Friday, August 15, 2008

Guest post by Skylanda: Fifteen days of blogging for health care reform

I am a physician. To be more specific, I am a resident, in my second year of training in a rural family practice track. I live and breath health care, more hours than I live any other part of my life. Ask any resident, they will quite likely tell you something very similar.

Doctors battle out the flaws and foibles of the American health care system every day. No matter what their opinion on the solution, few will disagree that we indeed have a problem in this country. Some will tell you we need more free marketeering, less government interference; others lean to the far opposite side, demanding reform toward single payer coverage or even a government-run health care system that directly manages health care workers as its own employees. But find me a doctor in this country who thinks there is nothing direly wrong with health care in America today, and I will find you a chicken who hatches pink bunnies out of its eggs - that is, a rare bird indeed.

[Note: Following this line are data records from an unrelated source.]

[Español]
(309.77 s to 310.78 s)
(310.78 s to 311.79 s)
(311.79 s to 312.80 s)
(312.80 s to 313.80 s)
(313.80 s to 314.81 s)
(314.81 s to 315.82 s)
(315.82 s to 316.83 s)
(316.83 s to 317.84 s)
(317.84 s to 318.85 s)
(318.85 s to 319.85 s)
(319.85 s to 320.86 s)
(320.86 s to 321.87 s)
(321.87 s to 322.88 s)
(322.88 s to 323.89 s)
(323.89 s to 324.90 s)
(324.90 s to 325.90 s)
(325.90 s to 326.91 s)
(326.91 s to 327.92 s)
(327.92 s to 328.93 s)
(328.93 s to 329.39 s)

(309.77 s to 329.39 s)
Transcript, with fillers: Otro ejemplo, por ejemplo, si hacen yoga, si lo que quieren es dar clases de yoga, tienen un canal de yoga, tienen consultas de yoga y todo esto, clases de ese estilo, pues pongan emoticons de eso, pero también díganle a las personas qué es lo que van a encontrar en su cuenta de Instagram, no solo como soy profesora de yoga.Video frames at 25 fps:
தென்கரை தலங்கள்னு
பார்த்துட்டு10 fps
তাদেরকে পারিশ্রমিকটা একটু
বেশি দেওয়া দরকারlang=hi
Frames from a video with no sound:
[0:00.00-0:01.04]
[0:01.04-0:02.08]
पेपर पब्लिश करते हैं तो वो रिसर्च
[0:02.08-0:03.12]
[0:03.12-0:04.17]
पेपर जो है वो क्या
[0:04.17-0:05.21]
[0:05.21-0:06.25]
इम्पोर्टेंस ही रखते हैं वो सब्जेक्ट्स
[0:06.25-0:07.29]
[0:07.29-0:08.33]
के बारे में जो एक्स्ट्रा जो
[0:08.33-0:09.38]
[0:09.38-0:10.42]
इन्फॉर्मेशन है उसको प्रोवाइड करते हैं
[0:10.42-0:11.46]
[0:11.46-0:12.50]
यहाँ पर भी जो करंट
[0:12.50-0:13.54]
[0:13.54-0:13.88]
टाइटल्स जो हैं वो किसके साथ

At the same time, few physicians are immune to some personal ensnarement of the health care crisis in America. We straddle two sides of the fence - we are providers, but we are also consumers, and our relative wealth provides only thin insulation from the same traps and pitfalls that plague the rest of the nation. Just out of college, in the midst of the turn-of-the-millennium tech bust, I took a job that required heavy manual labor on offshore construction rigs; I was uninsured, working on subcontracts among union crews of merchant marines, and I was without a hint of worker’s comp coverage - it was simply understood among us contractors that if we were ever injured offshore, the first call would be made to lawyers to start talking settlements, because there would be no other way to pay a medical bill proportionate to the risks to life and limb we took on those rigs. My older sister, meanwhile, waited out ten years without health insurance, during which time a minor (and treatable) skin condition blossomed into inflammation and scarring so severe that it impairs her ability to walk, write, even provide fingerprints required by new employers; by the time she obtained insurance, the condition had become entrenched and largely irreversible. Two years ago, my brother’s school-age child came down with a complicated case of leukemia less than a month after he returned from a year-long tour in Iraq with the National Guard; though her epic hospital stay was graciously covered by the combined taxpayer efforts of Tricare and Medicaid, he now has to closely balance his potential income with Medicaid limits lest his chronically ill and entirely uninsurable daughter lose her only source of insurance eligibility.

These are not sob stories and they are not meant to gain any particular sympathy for a few rough years in my family tree; these are entirely typical stories in America in 2008 (and I don‘t doubt that readers here could share a litany just like them). Few families outside of the shrinking and ever-more-distant elite cannot tell similar stories: grandparents hospitalized for conditions that could have been prevented by medications they were prescribed but could not afford, bankruptcies filed as a last-resort means of coping with unpayable medical bills, choices made between health care and food, health care and education, health care and mortgage payments.

Nor can one pretend any longer that the crisis in health care coverage and access is at all limited to the poorest corners of the social strata. There is nothing acceptable - morally, economically, or otherwise - about a wealthy, industrialized nation leaving any portion of the populace without access to care, but when such problems are limited to the most marginalized people, we can at least pretend that we are on our way to vanquishing the problem, chasing it into darker and darker corners, moving toward something better and brighter. This pretense has no business existing any longer. Extinguish the notion, right now, that we are not losing a fight, in this nation, in this very moment, to the burden of ever-growing numbers of the uninsured, the under-insured, the improperly insured, and people simply pushed so far to the margins that access to care comes only at the door of the emergency room - a door exponentially more expensive than that of your local five-star hotel. Some forty-something million of the former, some uncountable number of the latter, growing every day.

Echidne has graciously provided several of us guest bloggers a platform on which to speak during these next two weeks, and this is auspicious timing indeed. In my adopted state of New Mexico, the governor has called a special session to force the legislature to start addressing this issue of broadening health coverage; at the end of the month, Barak Obama will accept the nomination for the democratic presidential ticket, bringing new hope - and renewed cynicism - to the health care reform table and the litany of other progressive issues. During these two weeks, my contribution to Echidne’s blog will be a series of posts from this one insider’s perspective - and there are as many insider’s perspectives as there are doctors, nurses, hospital administrators, biotech developers, patients, and the like - on some of the key issues and developments that shape and hinder health care reform in America today.

Times are ripe indeed for a profound push toward reform, as they have been ripe and then fallen short before, time and again. But like an addict who quits their cigarettes fourteen times before the quitting takes, one of these times, reform will take hold. The shape of that reform, the effect it will have on the diversity of issues that shape health in America, its inclusive or exclusive nature - those remain to be seen. Stay tuned.

Cross-posted at my blog, Loose Chicks Sink Ships. Please note that all references to patients have been altered and/or fictionalized to protect the identity of those individuals.